How long? Maybe when the risk of catching the virus are substantially lower, whether that's through some kind of herd immunity, a vaccine, or a mutation in the virus itself. Maybe when treatment improves to the point that a high risk patient who becomes infected can go to the hospital and have a good chance of coming home. Maybe when we know more about the after effects of Covid19 and how serious/long lasting those complications are, and whether that's actually a bigger problem we need to protect against than we realize right now.
So you tell me, what's a good number for those? What's acceptable? Do we say that if one of every ten patients admitted to the hospital survives we're good to go? If fewer than sixty percent of hospitalized patients develop lasting, debilitating complications we declare that as the magic number and decide that taking further precautions is pointless? How far into the future do you think we might hit whatever the magic numbers are, and can you estimate a date for me on that?
I think once the vaccine is distributed, all the mask mandates will be dropped but maybe 2 percent of the population will continue to wear them all the time and maybe 15 percent during flu season. It will no longer look "strange" to wear one like it was during Covid. Some women may even wear stylish masks just as fashion statements.
Only mask mandates around here are store requirements and they are not even enforced by the stores. However, I do agree now that people are used to wearing a mask it might be worn more often like in some Asian countries.
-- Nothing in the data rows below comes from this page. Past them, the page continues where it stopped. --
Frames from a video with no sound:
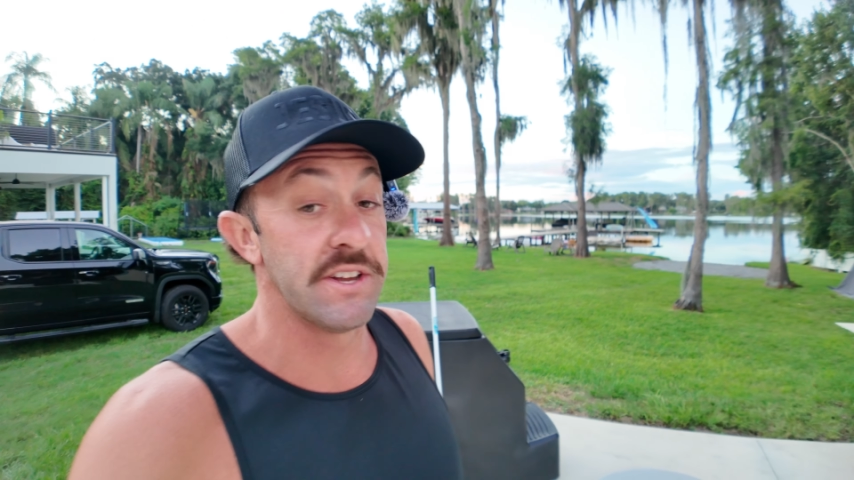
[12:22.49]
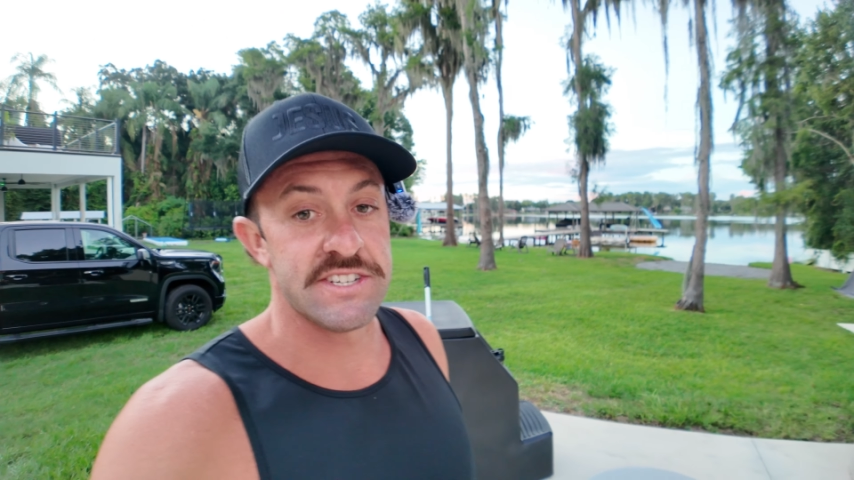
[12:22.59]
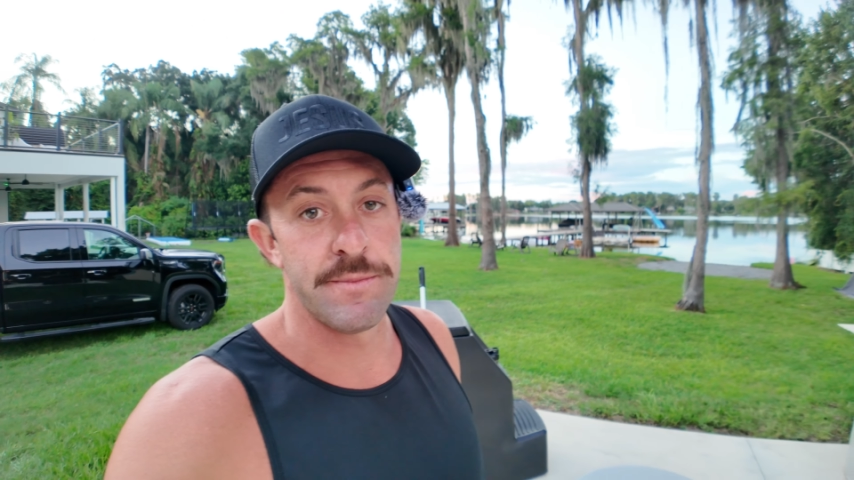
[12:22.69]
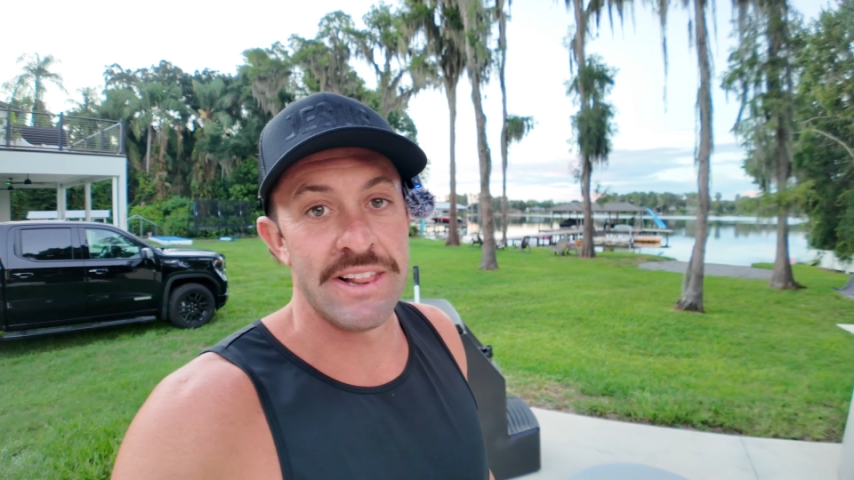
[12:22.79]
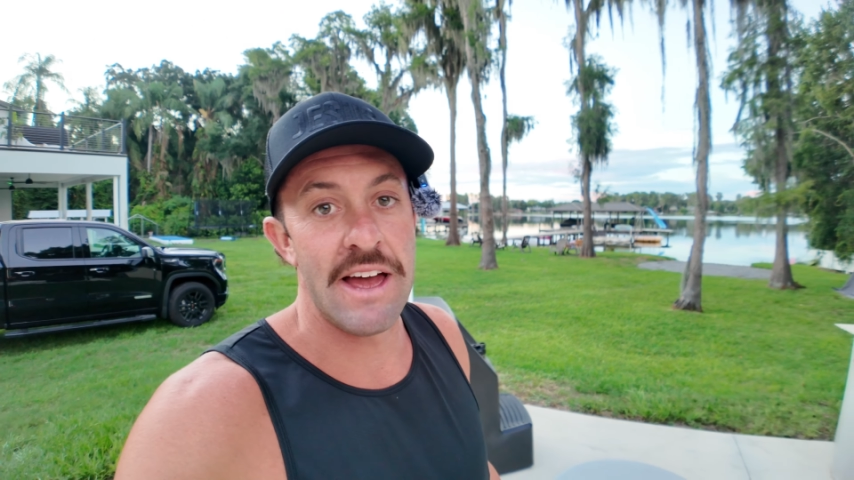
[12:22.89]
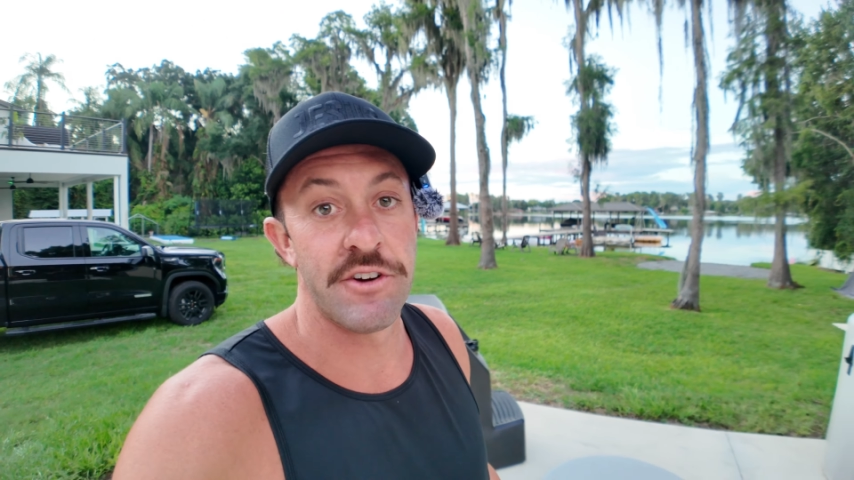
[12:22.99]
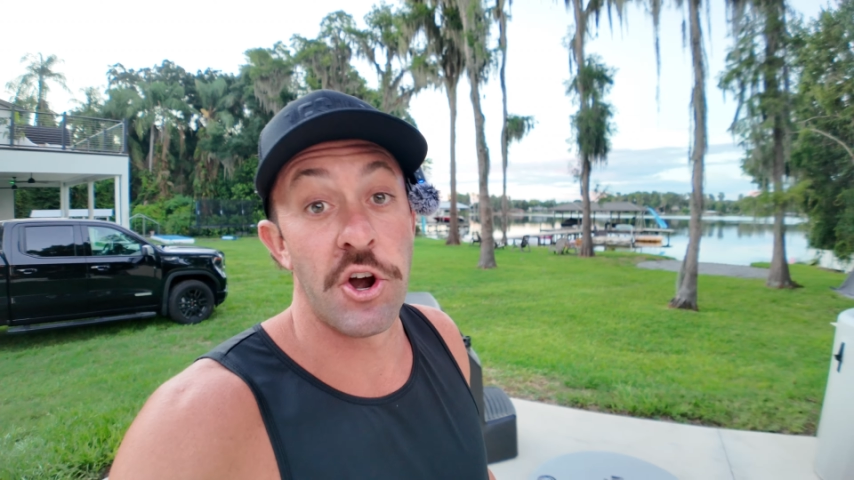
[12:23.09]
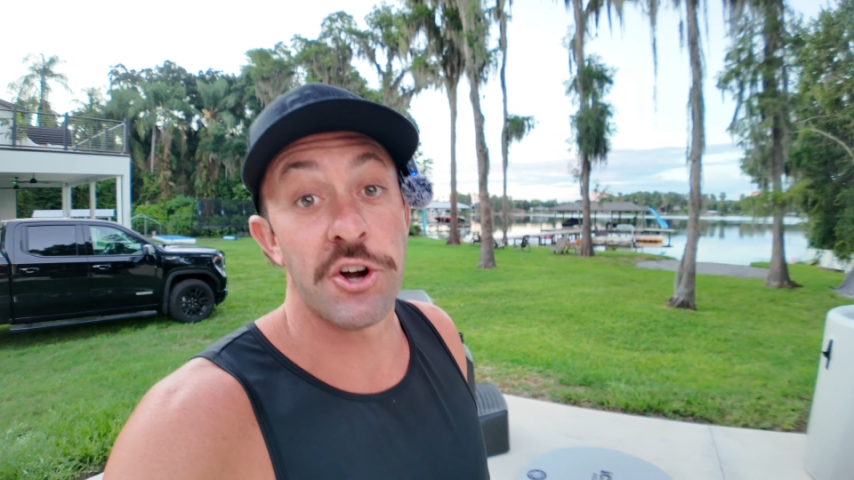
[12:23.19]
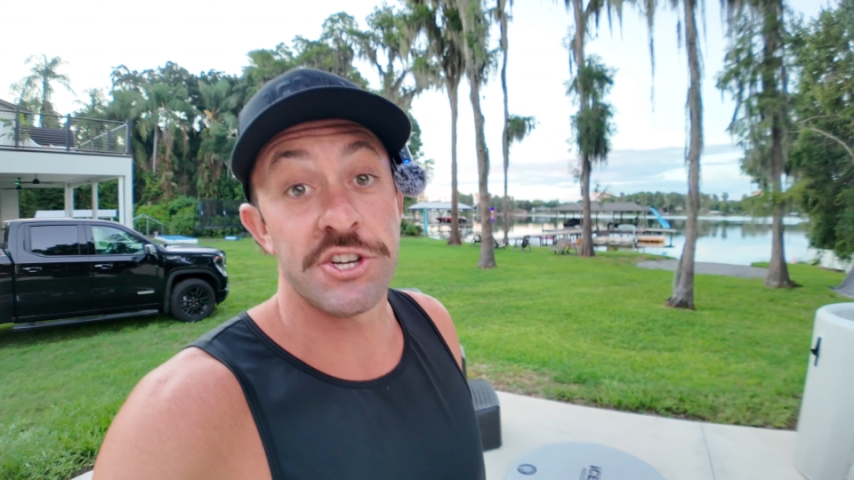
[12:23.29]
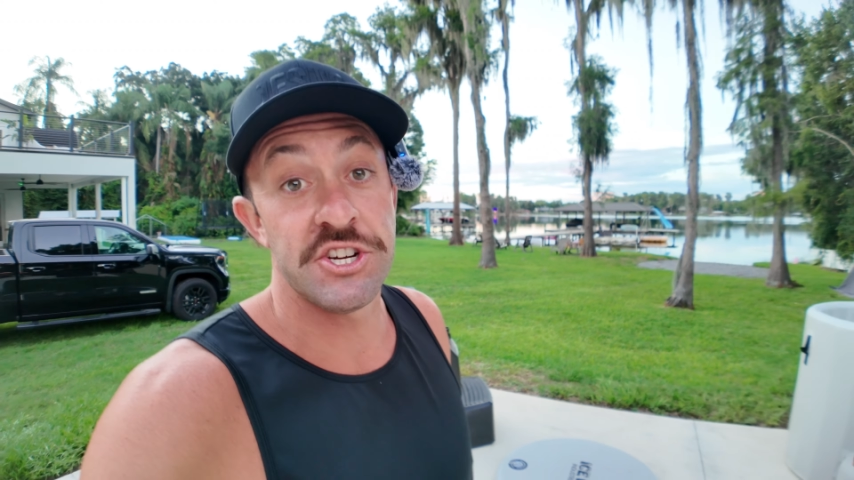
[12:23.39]
and it's gonna be live
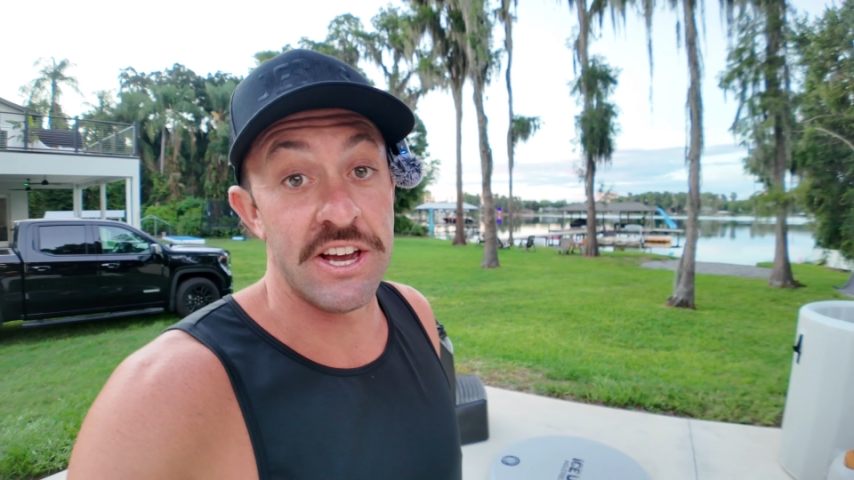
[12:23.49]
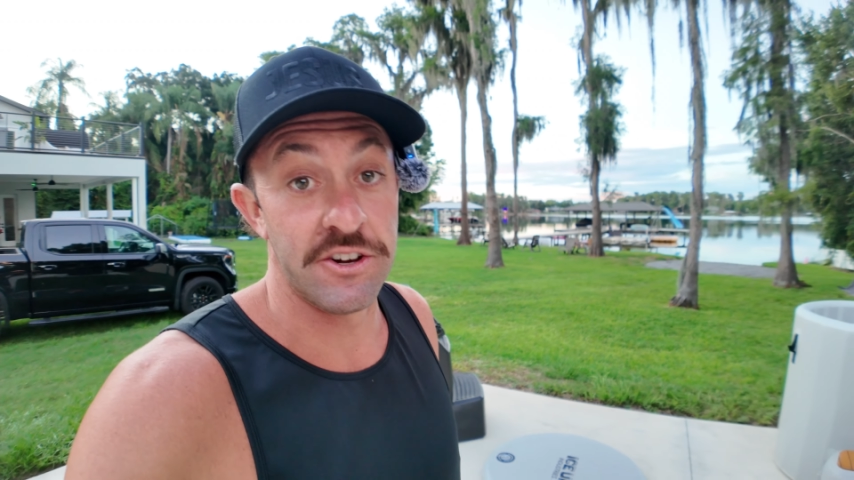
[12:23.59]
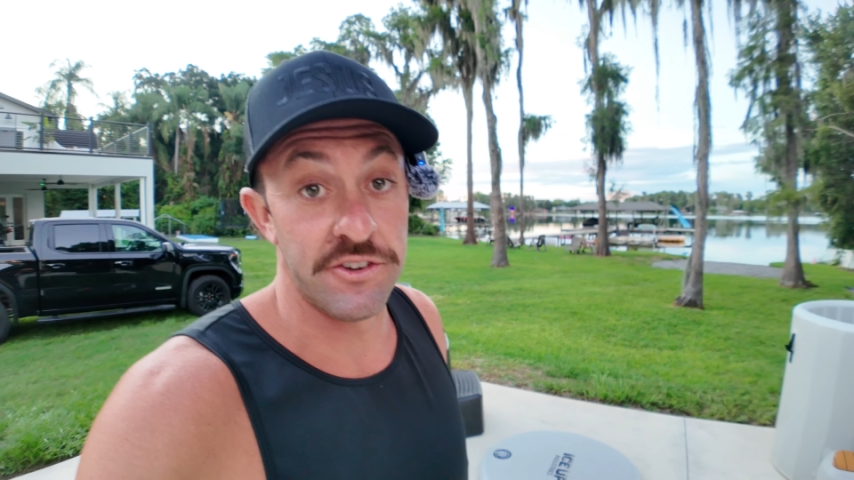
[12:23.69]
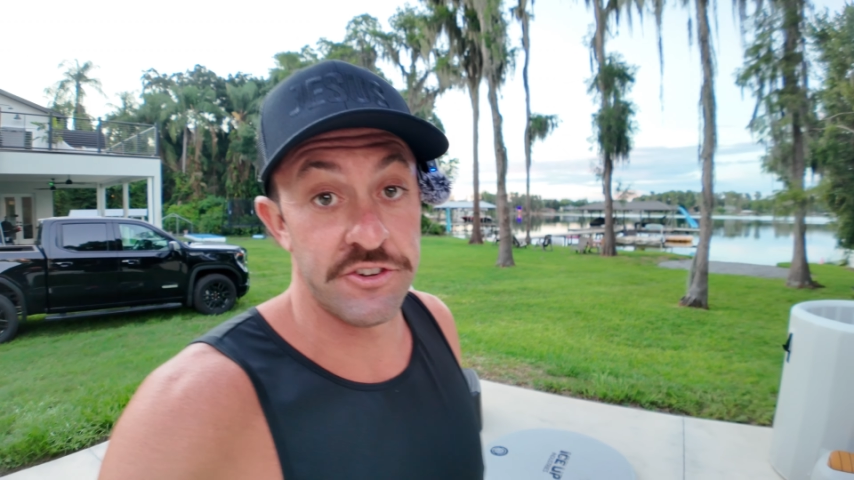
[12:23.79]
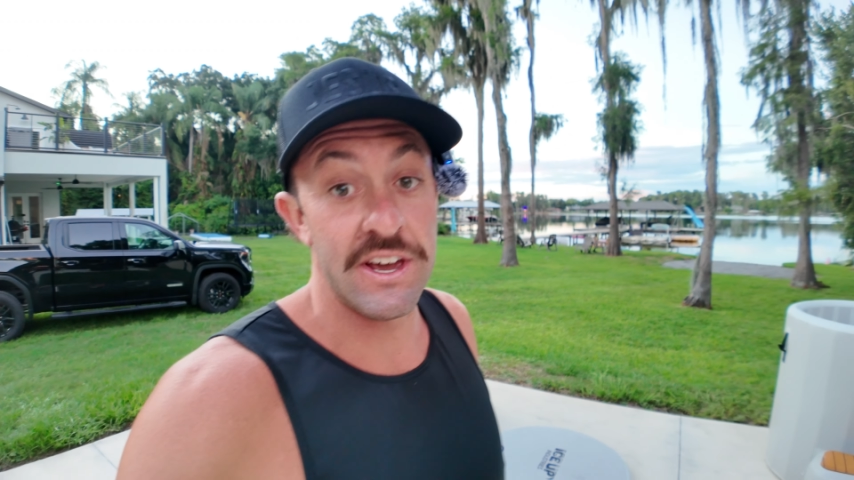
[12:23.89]
on her channel.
However, if our government ever comes out and says masks must be worn when outside; I will not wear a mask and take that ticket to court as will millions of others.
A vaccine is very possible and will likely reduce some spread and quite possibly reduce the severity of the disease among a non-trivial amount of people who get vaccinated and then exposed to the virus.
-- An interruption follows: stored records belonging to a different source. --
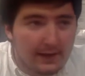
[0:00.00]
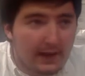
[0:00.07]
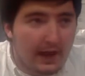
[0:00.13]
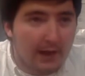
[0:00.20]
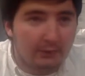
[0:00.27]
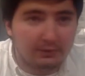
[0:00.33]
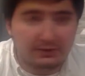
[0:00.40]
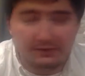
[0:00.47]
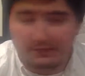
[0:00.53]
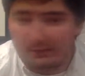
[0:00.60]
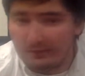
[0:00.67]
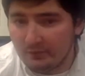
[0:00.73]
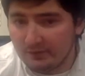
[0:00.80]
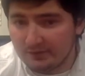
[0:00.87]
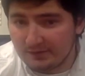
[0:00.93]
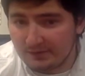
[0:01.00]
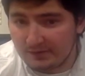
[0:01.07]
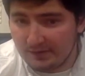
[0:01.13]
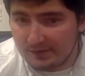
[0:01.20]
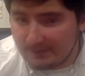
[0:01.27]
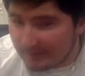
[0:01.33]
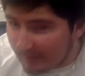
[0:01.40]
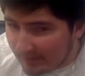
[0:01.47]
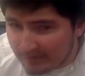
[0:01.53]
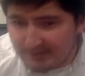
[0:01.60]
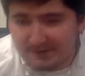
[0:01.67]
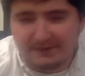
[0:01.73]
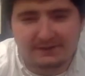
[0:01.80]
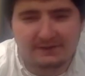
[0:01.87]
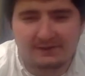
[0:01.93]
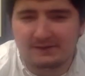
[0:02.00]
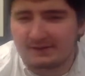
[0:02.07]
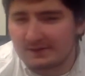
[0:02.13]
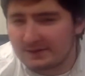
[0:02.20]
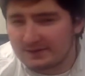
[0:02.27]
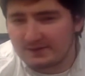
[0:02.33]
I believe it was around a 66,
However, will it be magic force-field potion that will give us 100% immunity and prevent all deaths due to covid19? No. The biggest problem I see is that we're condensing down to months what normally takes years. No matter how much money we throw at it, a matter of months is simply not enough time for the scientists to evaluate the studies. Vaccine development normally takes more or less 5 years to get right. These things take time.
But you have to balance that with thousands of people dying.
Scientists want perfect science.
People want to stop dying.
But you have to balance that with thousands of people dying.
Scientists want perfect science.
People want to stop dying.
Scientists understand that "perfection" is impossible. They want evidence-based inferences, that are progressively solidified through further experimentation. It's the general public that's more leery of both merely incremental progress, and tentative conclusions. That is a combination for failure.
Some people may "want to stop dying". Others are just fine with dying, and instead want for the restrictions to stop. A vaccine serves the desires of both. I'm all in favor of rushing a vaccine to mass-production and deployment. But the cover-your-posterior crowd, may not.
Our impediments now - whether scientific, or social - are mainly about aversion to risk. It's the same problem that precludes us sending astronauts to Mars, or building a supersonic aircraft, or making seminal advances in medicine, or - more to our current topic - doing something definitive about the 'rona. People are worried about side-effects, lawsuits, unintended consequences... in other words, risk.
A risk-averse people can not advance. It's as simple as that.